The Northeast region (Cook, DuPage, Grundy, Kane, Kankakee, Kendall, McHenry, Lake and Will counties) had an average of 18% of medical/surgical beds available, 19% of ICU beds available and 64% of ventilators available.

The North Central region (Bureau, DeKalb, La Salle, Lee, Ogle, Whiteside, Carroll, Boone, Winnebago, Stephenson, Putnam and Jo Daviess counties) had an average of 41% of medical/surgical beds available, 41% of ICU beds available and 67% of ventilators available.

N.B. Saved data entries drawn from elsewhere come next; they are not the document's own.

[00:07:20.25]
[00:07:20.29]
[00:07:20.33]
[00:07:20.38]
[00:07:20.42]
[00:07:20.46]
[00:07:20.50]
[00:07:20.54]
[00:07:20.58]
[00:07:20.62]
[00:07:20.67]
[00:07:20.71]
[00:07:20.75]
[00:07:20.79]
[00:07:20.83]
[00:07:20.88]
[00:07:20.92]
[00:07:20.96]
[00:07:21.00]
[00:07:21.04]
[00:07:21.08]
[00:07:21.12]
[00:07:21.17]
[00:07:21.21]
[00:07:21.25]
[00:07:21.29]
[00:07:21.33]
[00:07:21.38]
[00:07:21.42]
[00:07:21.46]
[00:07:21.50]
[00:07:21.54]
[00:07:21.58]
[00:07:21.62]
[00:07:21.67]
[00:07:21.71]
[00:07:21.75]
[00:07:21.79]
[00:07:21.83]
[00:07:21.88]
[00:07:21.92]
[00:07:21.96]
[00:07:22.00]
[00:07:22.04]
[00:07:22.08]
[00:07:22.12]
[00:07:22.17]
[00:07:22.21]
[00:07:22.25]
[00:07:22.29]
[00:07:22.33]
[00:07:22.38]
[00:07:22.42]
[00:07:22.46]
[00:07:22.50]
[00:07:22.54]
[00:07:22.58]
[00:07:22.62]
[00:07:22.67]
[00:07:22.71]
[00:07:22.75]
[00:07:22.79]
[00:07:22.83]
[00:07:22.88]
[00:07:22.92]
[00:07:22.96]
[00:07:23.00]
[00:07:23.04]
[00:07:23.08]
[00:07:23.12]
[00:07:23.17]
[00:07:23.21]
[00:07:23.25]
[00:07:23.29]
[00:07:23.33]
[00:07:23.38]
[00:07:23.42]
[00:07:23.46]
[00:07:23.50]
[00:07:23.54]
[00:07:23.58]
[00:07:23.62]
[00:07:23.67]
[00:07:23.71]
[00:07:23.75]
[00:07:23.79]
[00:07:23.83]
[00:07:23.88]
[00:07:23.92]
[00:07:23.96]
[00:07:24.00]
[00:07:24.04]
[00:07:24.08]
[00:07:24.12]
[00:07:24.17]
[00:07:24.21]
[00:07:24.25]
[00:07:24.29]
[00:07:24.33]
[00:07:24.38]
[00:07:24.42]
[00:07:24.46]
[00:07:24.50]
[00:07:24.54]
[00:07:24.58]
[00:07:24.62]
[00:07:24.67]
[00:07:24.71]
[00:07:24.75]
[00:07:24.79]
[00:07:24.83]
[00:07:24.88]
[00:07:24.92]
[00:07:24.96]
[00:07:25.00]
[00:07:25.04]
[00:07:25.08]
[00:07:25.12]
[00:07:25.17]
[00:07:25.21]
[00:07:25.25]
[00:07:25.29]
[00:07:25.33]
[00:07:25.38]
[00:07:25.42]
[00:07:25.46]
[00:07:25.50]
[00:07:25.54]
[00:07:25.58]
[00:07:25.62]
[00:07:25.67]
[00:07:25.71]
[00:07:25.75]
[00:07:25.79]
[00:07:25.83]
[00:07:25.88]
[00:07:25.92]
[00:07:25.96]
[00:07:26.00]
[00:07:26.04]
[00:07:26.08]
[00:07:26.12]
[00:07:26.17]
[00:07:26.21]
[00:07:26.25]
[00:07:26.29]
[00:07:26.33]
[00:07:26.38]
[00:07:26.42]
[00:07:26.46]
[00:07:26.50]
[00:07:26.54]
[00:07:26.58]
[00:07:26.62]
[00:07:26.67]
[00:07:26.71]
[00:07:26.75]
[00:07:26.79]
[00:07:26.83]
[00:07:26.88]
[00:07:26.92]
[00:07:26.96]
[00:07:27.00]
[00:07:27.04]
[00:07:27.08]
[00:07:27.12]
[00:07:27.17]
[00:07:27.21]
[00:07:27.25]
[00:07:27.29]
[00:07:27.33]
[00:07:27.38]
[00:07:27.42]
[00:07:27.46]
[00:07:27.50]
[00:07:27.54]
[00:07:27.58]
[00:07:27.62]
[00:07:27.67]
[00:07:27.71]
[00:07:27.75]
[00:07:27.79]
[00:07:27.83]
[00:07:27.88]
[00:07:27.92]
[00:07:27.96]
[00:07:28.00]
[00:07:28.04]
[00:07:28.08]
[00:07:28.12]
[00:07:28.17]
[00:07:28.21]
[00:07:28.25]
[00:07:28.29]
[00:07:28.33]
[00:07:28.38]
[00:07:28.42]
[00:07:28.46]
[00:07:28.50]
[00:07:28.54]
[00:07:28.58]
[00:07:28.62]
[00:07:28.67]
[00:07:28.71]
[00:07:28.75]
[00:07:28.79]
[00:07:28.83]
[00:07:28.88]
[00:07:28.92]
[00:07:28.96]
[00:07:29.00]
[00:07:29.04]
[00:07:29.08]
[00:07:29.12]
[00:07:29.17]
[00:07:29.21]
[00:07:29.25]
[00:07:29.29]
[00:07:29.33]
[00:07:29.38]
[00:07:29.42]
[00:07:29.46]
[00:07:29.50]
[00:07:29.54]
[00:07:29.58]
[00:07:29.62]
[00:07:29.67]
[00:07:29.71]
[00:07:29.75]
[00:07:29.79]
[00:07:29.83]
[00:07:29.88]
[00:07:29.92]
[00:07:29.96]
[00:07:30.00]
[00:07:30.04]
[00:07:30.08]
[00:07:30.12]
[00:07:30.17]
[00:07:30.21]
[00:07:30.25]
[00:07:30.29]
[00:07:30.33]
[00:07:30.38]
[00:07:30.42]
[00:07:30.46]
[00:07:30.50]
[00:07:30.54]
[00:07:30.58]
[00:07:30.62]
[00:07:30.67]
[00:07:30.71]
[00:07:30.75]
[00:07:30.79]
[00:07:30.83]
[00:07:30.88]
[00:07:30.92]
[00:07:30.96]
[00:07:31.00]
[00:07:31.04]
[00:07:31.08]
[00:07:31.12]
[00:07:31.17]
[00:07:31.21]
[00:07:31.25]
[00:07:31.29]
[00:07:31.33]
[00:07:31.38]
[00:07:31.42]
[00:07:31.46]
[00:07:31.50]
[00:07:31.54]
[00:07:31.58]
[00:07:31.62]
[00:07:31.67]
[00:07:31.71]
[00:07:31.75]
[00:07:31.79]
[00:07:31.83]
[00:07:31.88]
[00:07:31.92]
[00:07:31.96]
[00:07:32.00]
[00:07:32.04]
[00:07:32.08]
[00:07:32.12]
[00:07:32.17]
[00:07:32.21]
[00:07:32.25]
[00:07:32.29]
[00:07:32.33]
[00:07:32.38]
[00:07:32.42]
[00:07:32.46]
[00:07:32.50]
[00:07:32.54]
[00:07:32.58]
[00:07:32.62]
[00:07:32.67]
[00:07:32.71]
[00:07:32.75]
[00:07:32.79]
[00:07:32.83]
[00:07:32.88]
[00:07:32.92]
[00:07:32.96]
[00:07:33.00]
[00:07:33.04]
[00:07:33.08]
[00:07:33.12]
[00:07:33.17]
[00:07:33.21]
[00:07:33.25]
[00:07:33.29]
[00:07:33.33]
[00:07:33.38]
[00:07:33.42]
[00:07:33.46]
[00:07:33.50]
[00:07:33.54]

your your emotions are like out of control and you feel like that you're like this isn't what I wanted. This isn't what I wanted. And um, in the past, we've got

The Central region had an average of 52% of medical/surgical beds available, 46% of ICU beds available and 74% of ventilators available.

The Southern region had an average of 46% of medical/surgical beds available, 29% of ICU beds available and 81% of ventilators available.

Threshold for next phase: In addition to having testing available for patients, health care workers, first responders, people with underlying conditions, and residents and staff in congregate living facilities, and contact tracing and monitoring in place 24 hours after diagnosis, regions must hit the following thresholds to move on to the next phase in the Restore Illinois plan:

At or under a 20 percent positive rate and increasing no more than 10 percentage points over a 14-day period, AND

No overall increase (i.e. stability or decrease) in hospital admissions for COVID-19-like illness for 28 days, AND

Available surge capacity of at least 14 percent of ICU beds, medical and surgical beds, and ventilators.